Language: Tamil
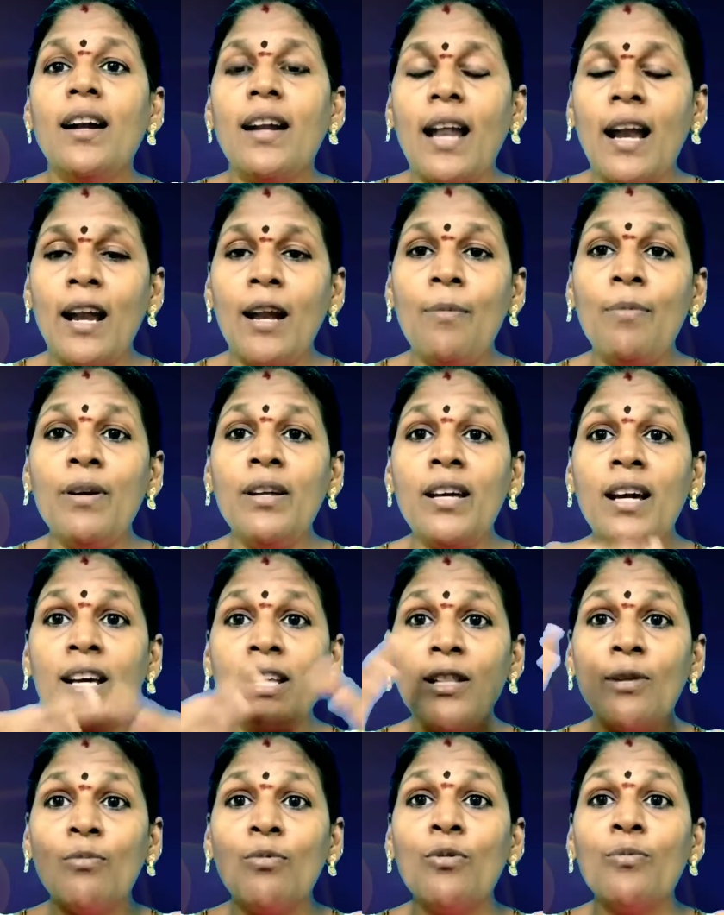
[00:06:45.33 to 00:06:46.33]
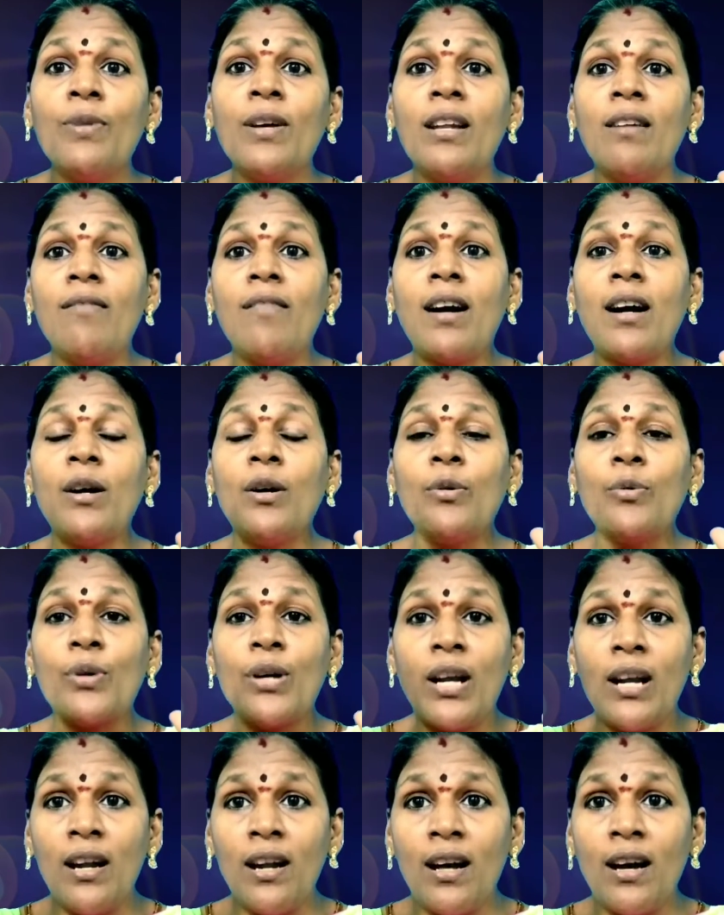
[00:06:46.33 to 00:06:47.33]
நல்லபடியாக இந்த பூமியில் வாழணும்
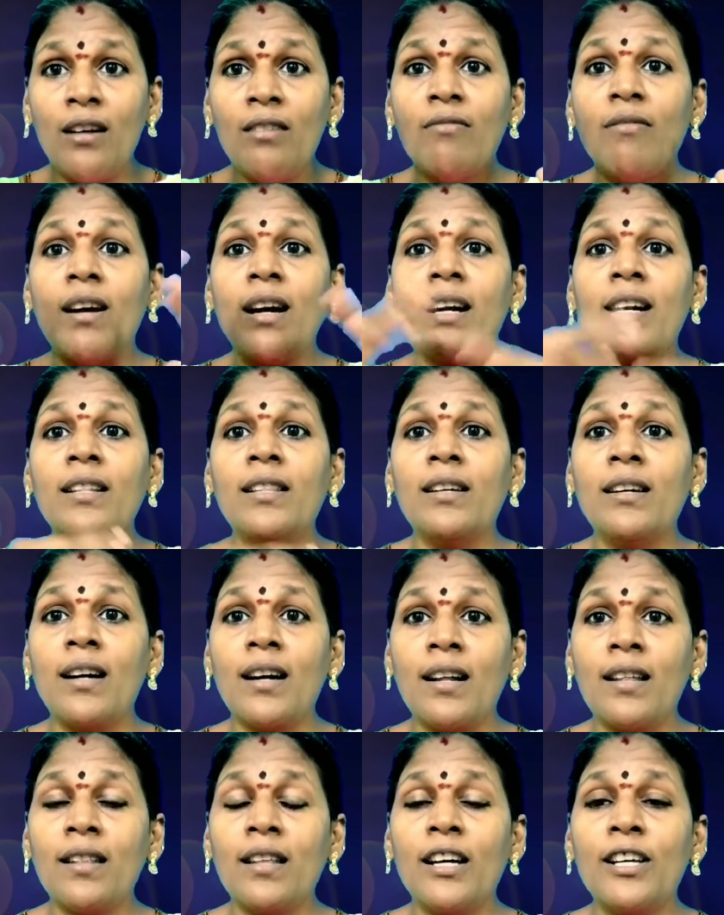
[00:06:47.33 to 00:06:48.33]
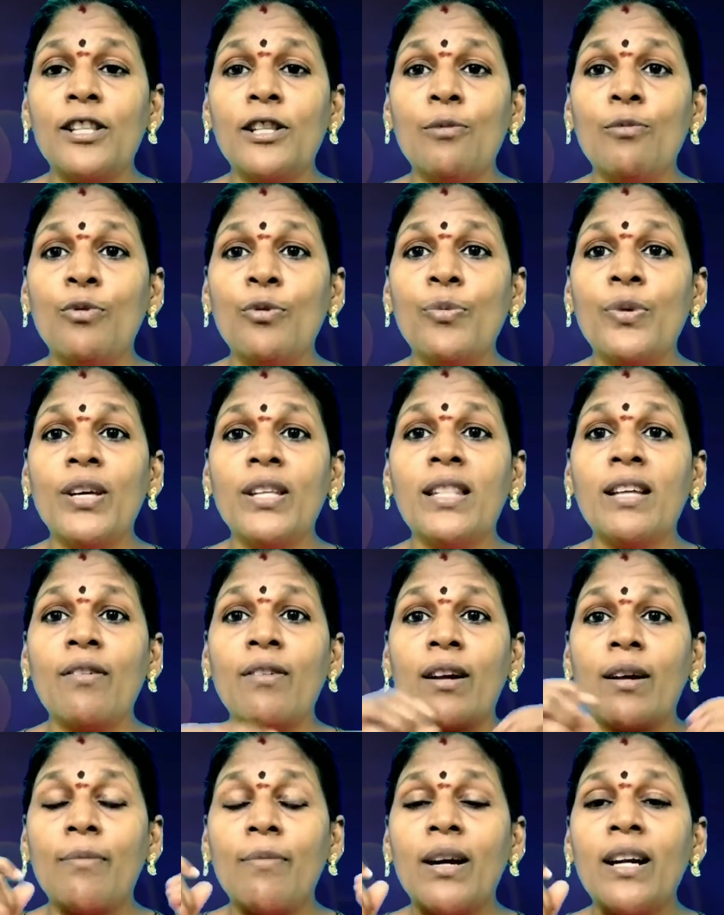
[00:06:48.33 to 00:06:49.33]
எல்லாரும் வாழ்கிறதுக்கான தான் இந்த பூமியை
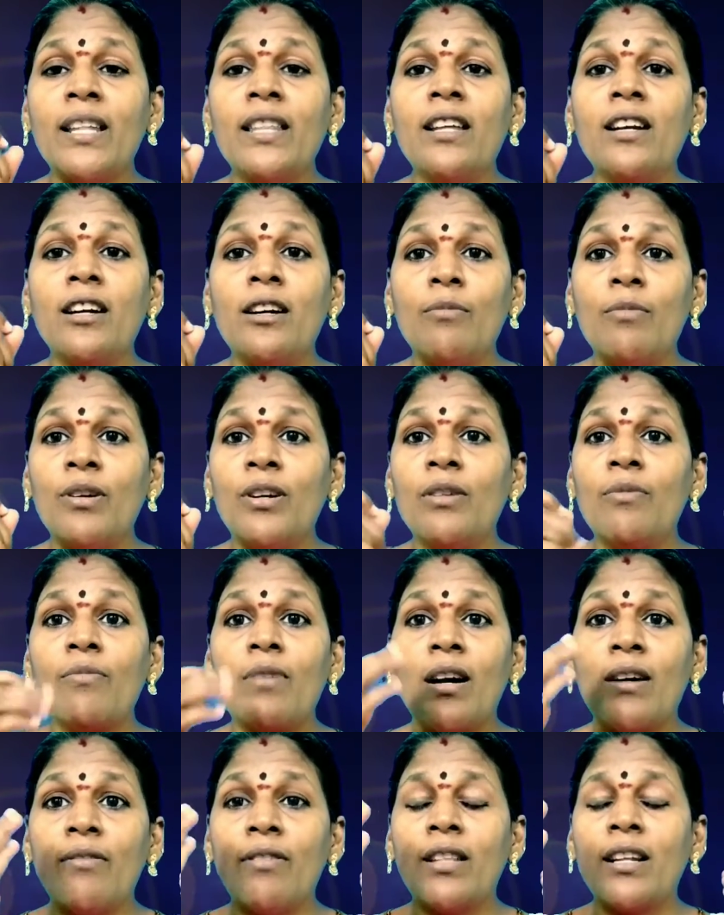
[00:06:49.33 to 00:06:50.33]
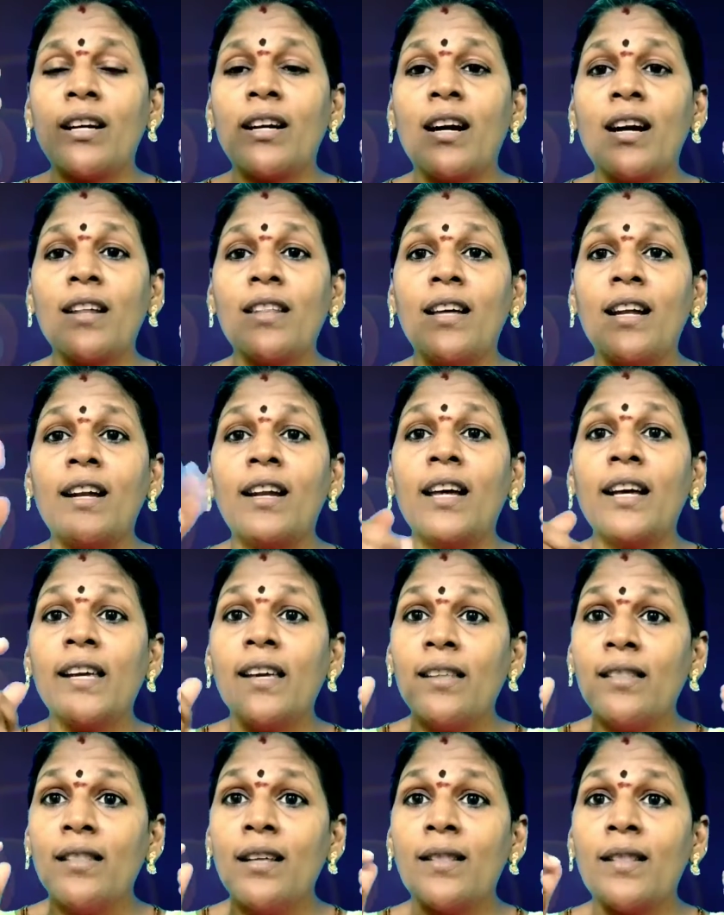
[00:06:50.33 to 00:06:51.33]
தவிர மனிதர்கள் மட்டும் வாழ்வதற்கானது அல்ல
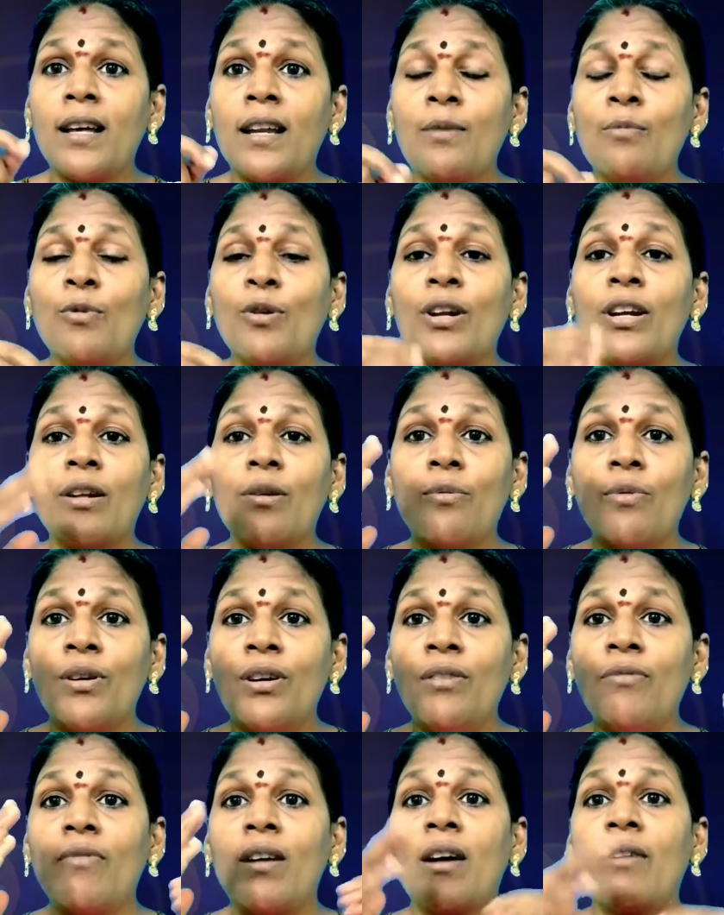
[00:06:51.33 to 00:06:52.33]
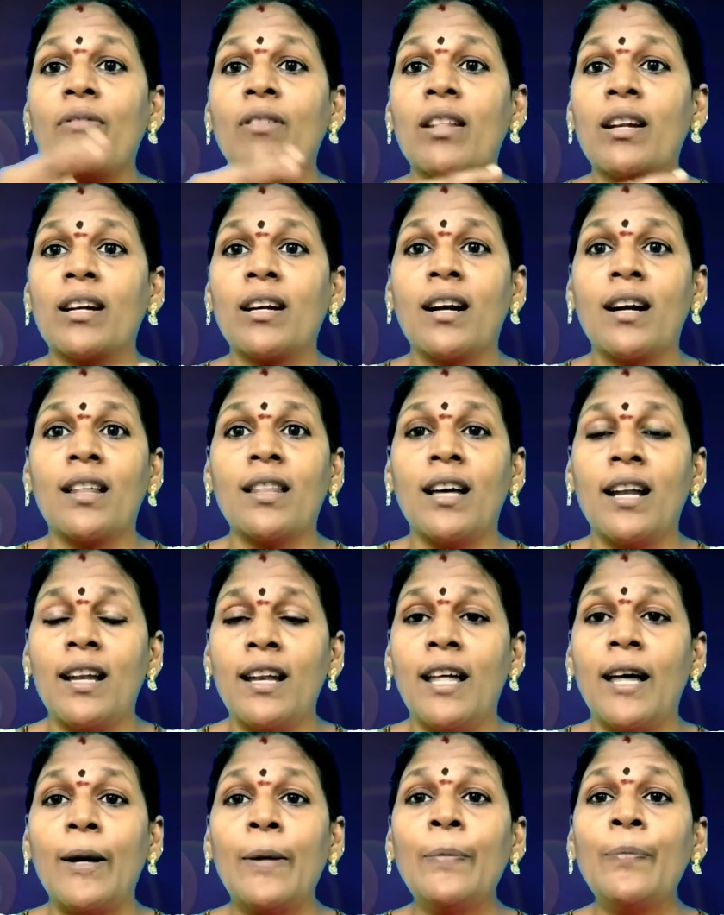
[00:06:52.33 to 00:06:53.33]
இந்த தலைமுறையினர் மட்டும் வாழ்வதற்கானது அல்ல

● **WHAT THE TASK ASKS**: Go through the entries above and output them exactly, without pictures.

● **EXERCISE RESULT**:
Language: Tamil
[00:06:45.33 to 00:06:46.33]
[00:06:46.33 to 00:06:47.33]
நல்லபடியாக இந்த பூமியில் வாழணும்
[00:06:47.33 to 00:06:48.33]
[00:06:48.33 to 00:06:49.33]
எல்லாரும் வாழ்கிறதுக்கான தான் இந்த பூமியை
[00:06:49.33 to 00:06:50.33]
[00:06:50.33 to 00:06:51.33]
தவிர மனிதர்கள் மட்டும் வாழ்வதற்கானது அல்ல
[00:06:51.33 to 00:06:52.33]
[00:06:52.33 to 00:06:53.33]
இந்த தலைமுறையினர் மட்டும் வாழ்வதற்கானது அல்ல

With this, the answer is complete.